> ASSIGNED TASK
The data is to be repeated exactly, with the images removed.

> Stored items
....
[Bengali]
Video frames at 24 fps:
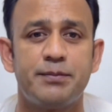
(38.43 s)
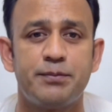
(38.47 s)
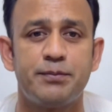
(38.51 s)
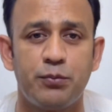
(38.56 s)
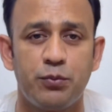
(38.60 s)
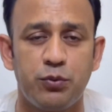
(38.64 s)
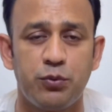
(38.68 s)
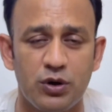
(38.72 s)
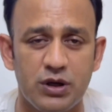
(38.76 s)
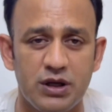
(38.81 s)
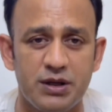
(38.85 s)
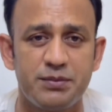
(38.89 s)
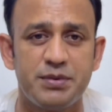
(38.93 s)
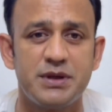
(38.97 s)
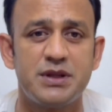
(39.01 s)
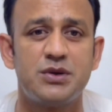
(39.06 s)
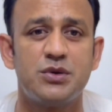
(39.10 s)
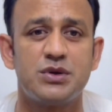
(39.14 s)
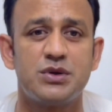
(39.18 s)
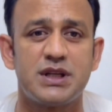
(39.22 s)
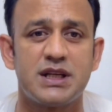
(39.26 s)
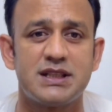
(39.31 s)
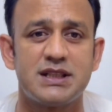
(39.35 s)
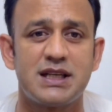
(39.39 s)
পল্লী
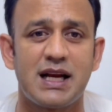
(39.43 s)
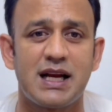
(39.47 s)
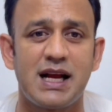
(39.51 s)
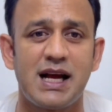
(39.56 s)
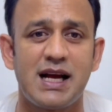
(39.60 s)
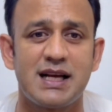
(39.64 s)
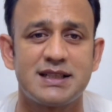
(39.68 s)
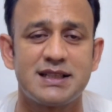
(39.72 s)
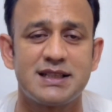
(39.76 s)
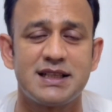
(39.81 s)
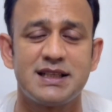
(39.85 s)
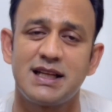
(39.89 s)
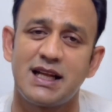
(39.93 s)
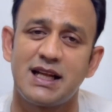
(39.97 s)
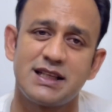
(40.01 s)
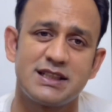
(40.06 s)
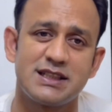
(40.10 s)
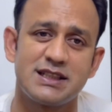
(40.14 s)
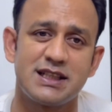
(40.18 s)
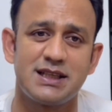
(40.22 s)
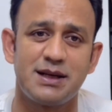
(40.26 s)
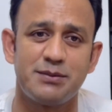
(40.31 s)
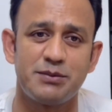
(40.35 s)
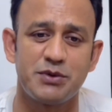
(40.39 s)
বিদ্যুতের যারা আছেন তাদের
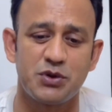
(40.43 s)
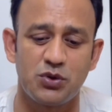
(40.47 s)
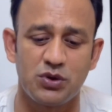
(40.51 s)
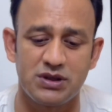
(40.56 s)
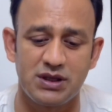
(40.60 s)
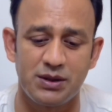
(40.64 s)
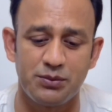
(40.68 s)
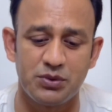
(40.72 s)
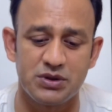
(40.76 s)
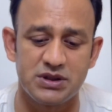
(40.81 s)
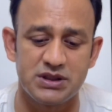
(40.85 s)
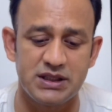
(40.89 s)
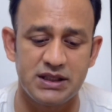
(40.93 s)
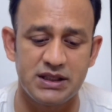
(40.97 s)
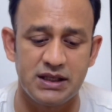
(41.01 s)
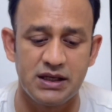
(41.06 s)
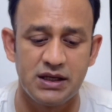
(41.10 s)
সাথে আমি কথা বলছি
....
> SOLVED PROBLEM
[Bengali]
Video frames at 24 fps:
(38.43 s)
(38.47 s)
(38.51 s)
(38.56 s)
(38.60 s)
(38.64 s)
(38.68 s)
(38.72 s)
(38.76 s)
(38.81 s)
(38.85 s)
(38.89 s)
(38.93 s)
(38.97 s)
(39.01 s)
(39.06 s)
(39.10 s)
(39.14 s)
(39.18 s)
(39.22 s)
(39.26 s)
(39.31 s)
(39.35 s)
(39.39 s)
পল্লী
(39.43 s)
(39.47 s)
(39.51 s)
(39.56 s)
(39.60 s)
(39.64 s)
(39.68 s)
(39.72 s)
(39.76 s)
(39.81 s)
(39.85 s)
(39.89 s)
(39.93 s)
(39.97 s)
(40.01 s)
(40.06 s)
(40.10 s)
(40.14 s)
(40.18 s)
(40.22 s)
(40.26 s)
(40.31 s)
(40.35 s)
(40.39 s)
বিদ্যুতের যারা আছেন তাদের
(40.43 s)
(40.47 s)
(40.51 s)
(40.56 s)
(40.60 s)
(40.64 s)
(40.68 s)
(40.72 s)
(40.76 s)
(40.81 s)
(40.85 s)
(40.89 s)
(40.93 s)
(40.97 s)
(41.01 s)
(41.06 s)
(41.10 s)
সাথে আমি কথা বলছি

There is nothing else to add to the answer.